Vape et risque respiratoire
Fumer du tabac est responsable d'atteintes respiratoires par :
- augmentation du taux de monoxyde de carbone (CO) qui se fixe sur l'hémoglobine, diminuant le transport d'oxygène, et sur la myoglobine de tous les muscles (y compris les muscles respiratoires), dont il diminue les performances par anoxie. La vape n'émet pas de CO et l'hémoglobine est disponible en 24 heures pour transporter l'oxygène ;
- effet pro-inflammatoire. La vape n'a quasiment pas d'effet pro-inflammatoire systémique et a des effets très inférieurs à la fumée du tabac sur les voies respiratoires. Si le tabac provoque une détérioration de la paroi des bronches et la destruction du système alvéolaire conduisant à la BPCO, l'emphysème et l'insuffisance respiratoire chez le fumeur, l'atteinte apparaît bien moindre avec la vape, voire inexistante ;
- effet local mutagène et cancérogène puissant qui n'existe pas ou très peu avec la vape (un effet de la nicotine est discuté que ce soit avec la vape ou avec la substitution nicotinique mais, s'il existe chez l'homme, ce risque est infime), alors que la fumée du tabac est la cause directe de l'immense majorité des cancers bronchopulmonaires.

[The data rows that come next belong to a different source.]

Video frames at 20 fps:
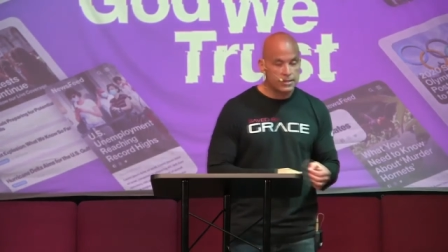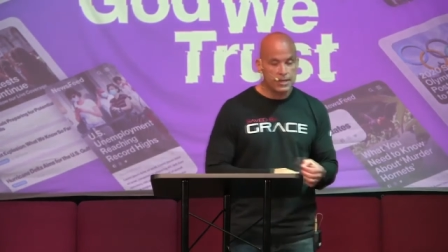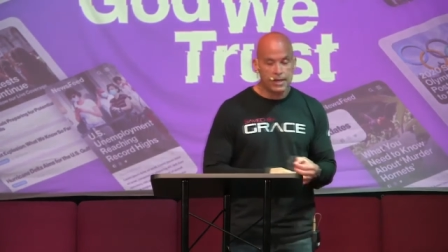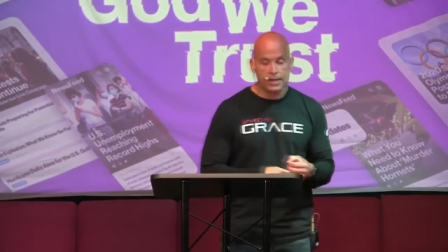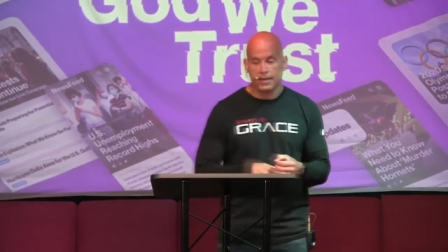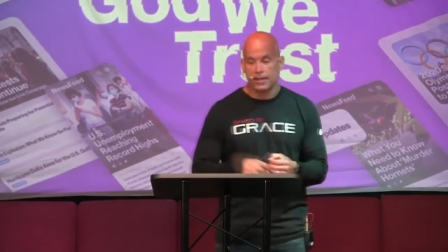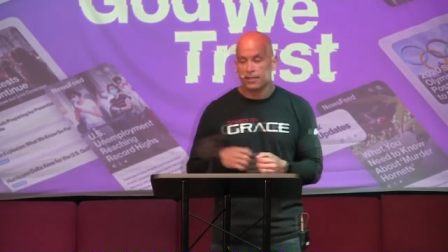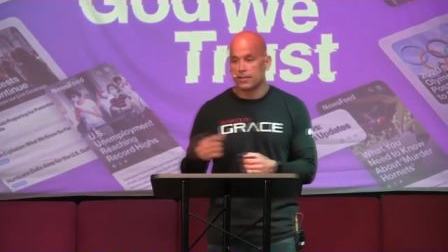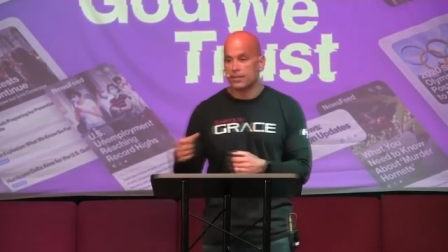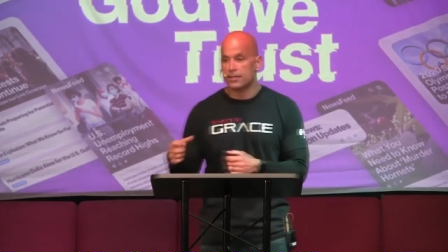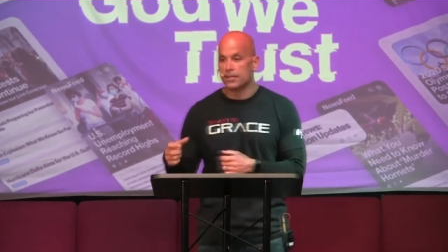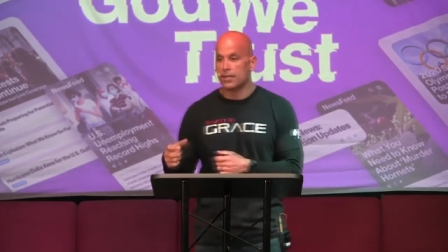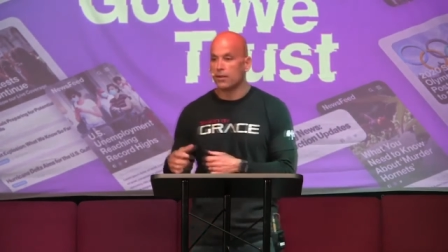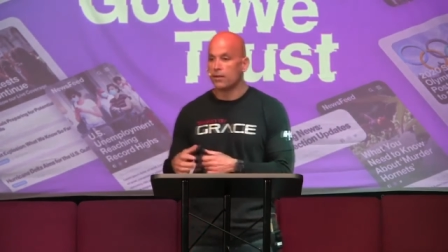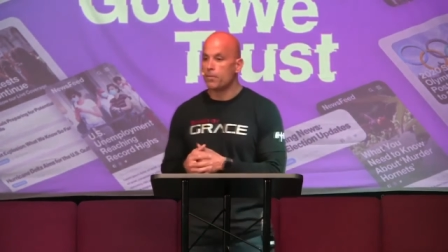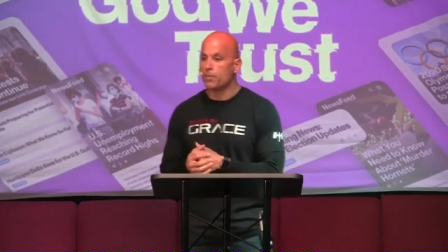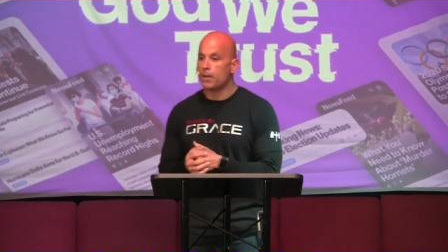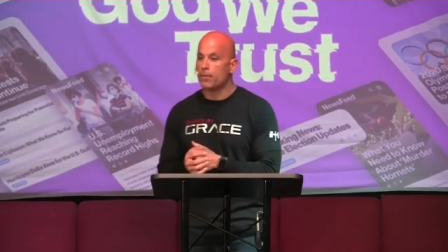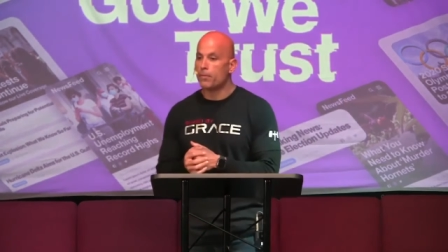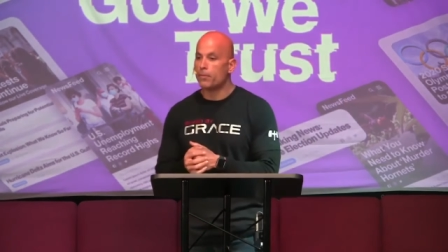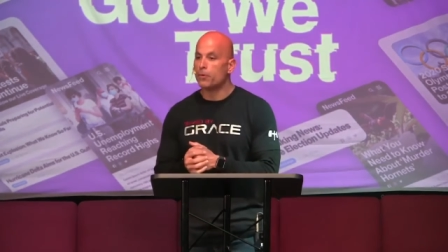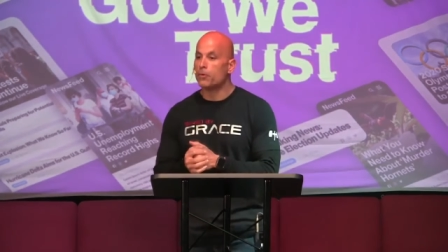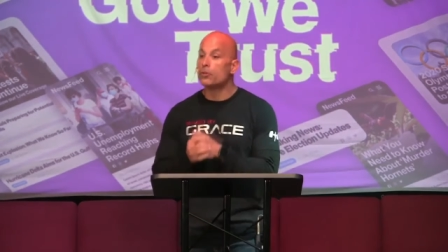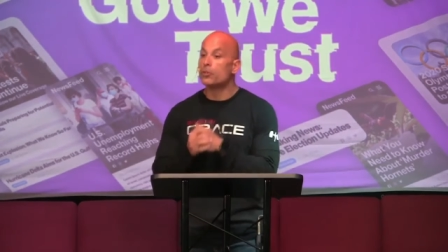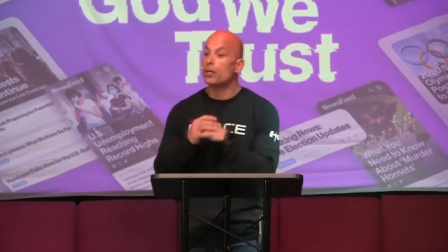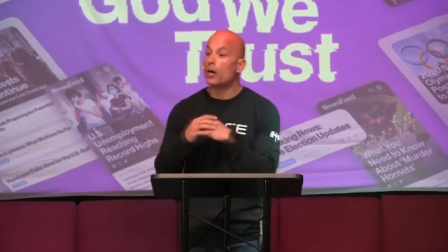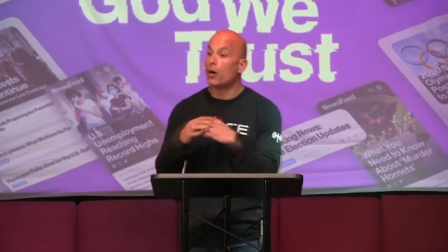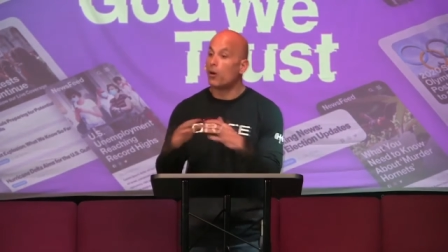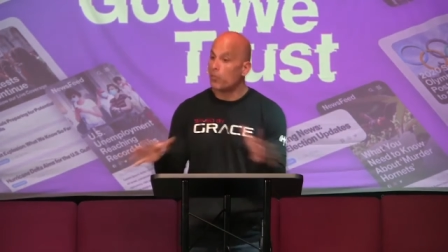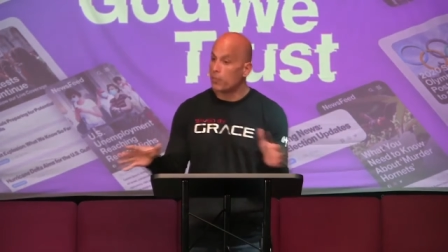not necessarily people who
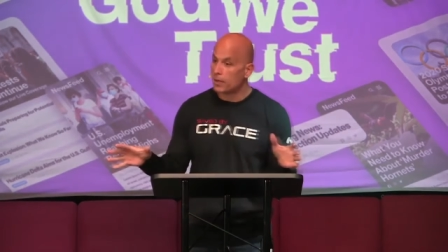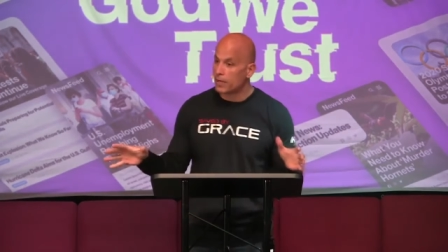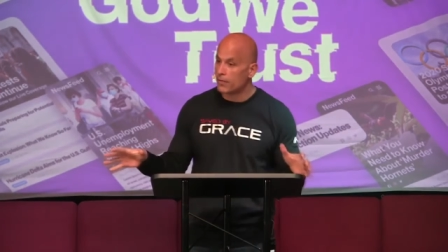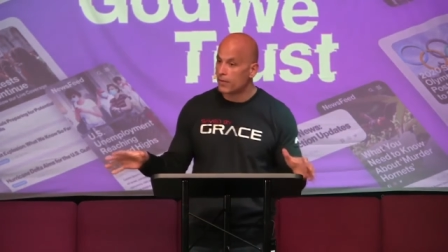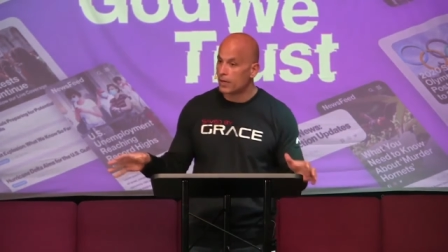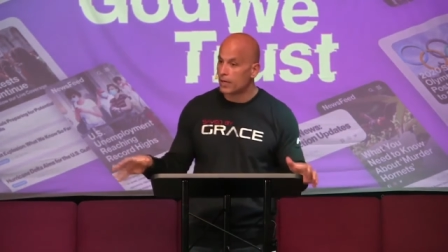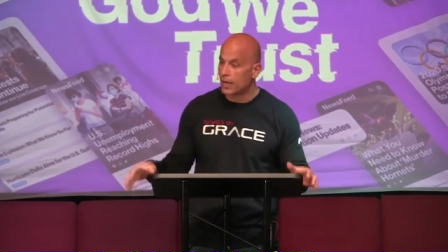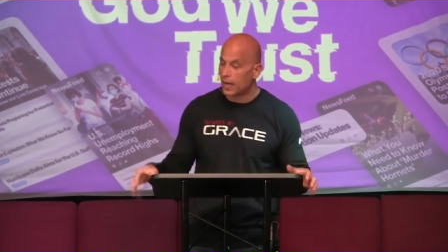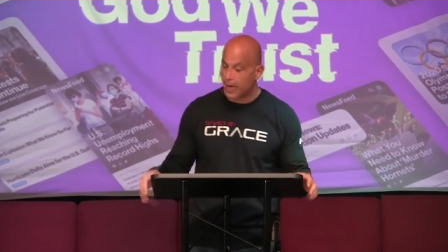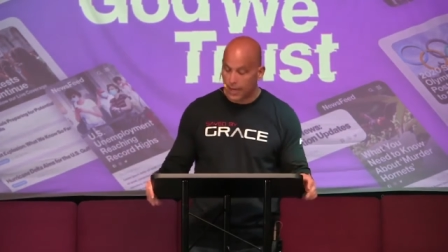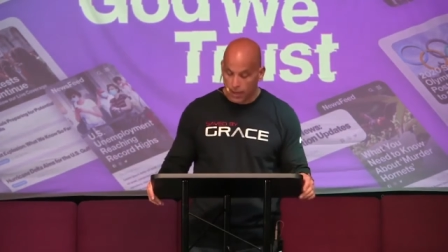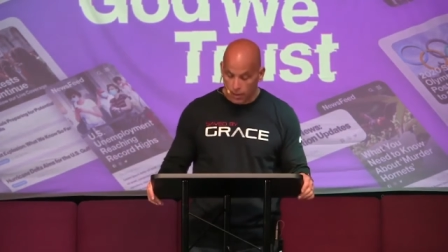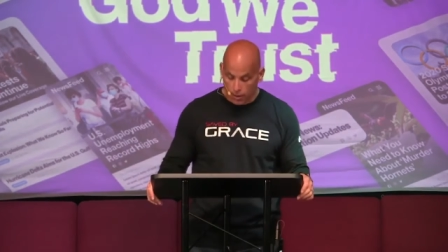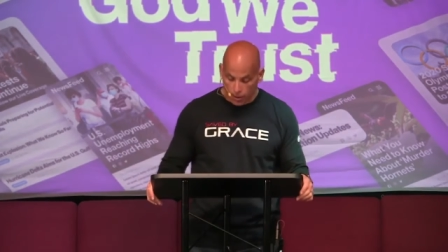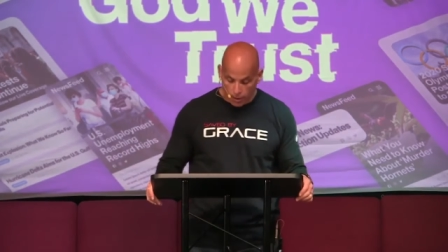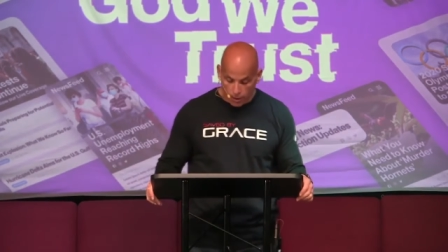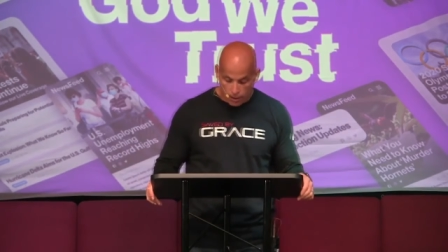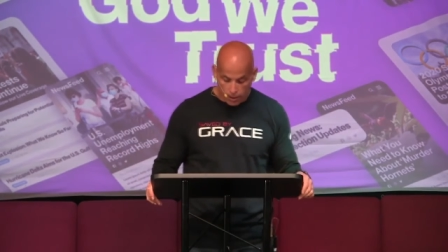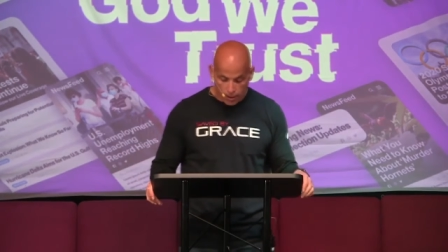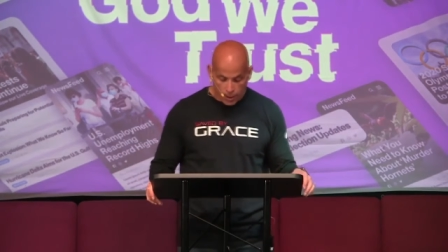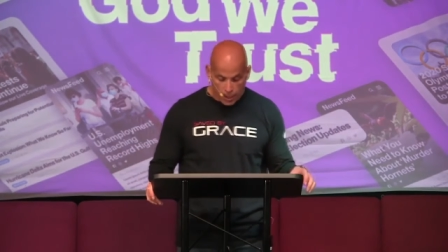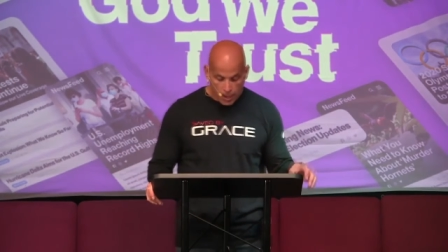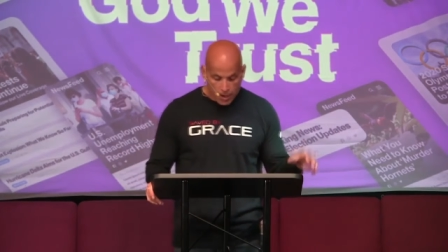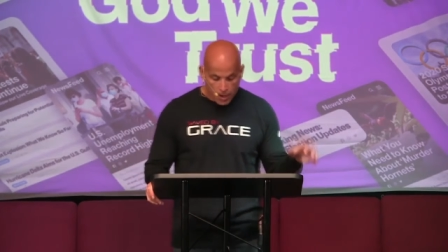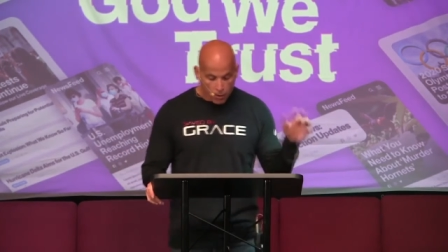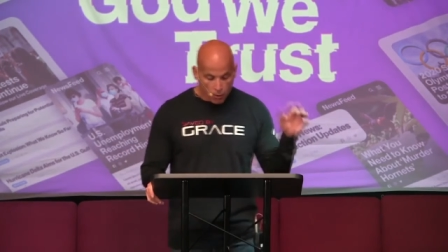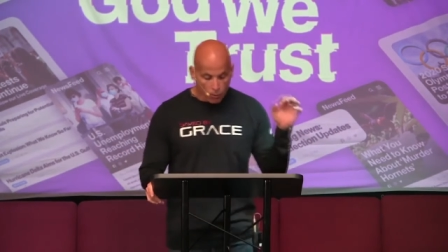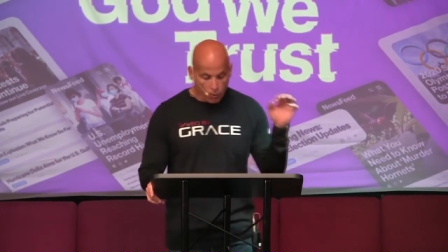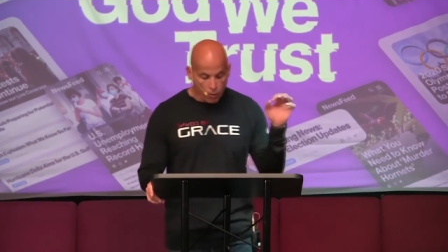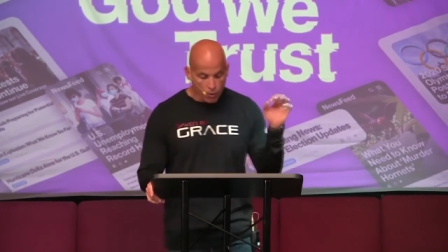don't believe in God at all
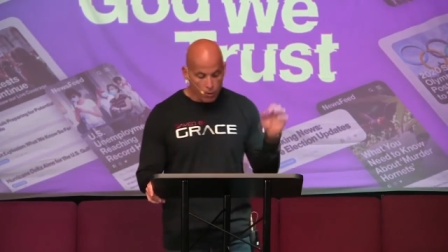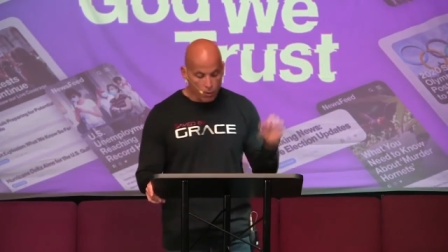or,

Mais le plus important est que le remplacement du tabac par des substituts nicotiniques ou la vape s'accompagne en quelques semaines ou moins d'une diminution importante, voire d'une disparition de la dose de nicotine prise et donc de la disparition de cet effet. Tout fumeur dépendant qui craint les conséquences du tabagisme doit absolument rejeter la cigarette et choisir rapidement de quitter le tabac en passant pour un temps à la nicotine non fumée.
L'accompagnement par l'équipe médicale et soignante
Médecins et soignants doivent accompagner la vape [3] : encourager, et s'ils en ont les compétences, accompagner ceux qui arrêtent seuls avec la vape en n'ayant surtout aucun mot qui puisse faire retourner au tabagisme ; aider ceux qui, bien que vapotant, gardent quelques cigarettes en associant des substituts nicotiniques ou en les conseillant pour augmenter les concentrations de nicotine des e-liquides, en passant au besoin sous sels de nicotine qui permettent de tolérer les concentrations de nicotine nécessaires qui entraînent la toux avec les e-liquides standard ; ne pas hésiter à conseiller la vape en plus de la substitution nicotinique ou traitement par la varénicline si le manque de nicotine n'est pas comblé et que le besoin persiste ; ne pas pousser les vapoteurs à réduire les concentrations de nicotine sans respecter leurs besoins quotidiens en nicotine.
Ainsi, la vape – qui n'est pas un médicament mais un produit de consommation courante –, doit être vue avec intérêt, car même sans aide médicale, elle aide les fumeurs à sortir du tabac avec un niveau de sécurité voisin de celui des médicaments du sevrage tabagique. Mais la vape peut aussi être associée aux médicaments d'arrêt dans le cadre d'un protocole de soins.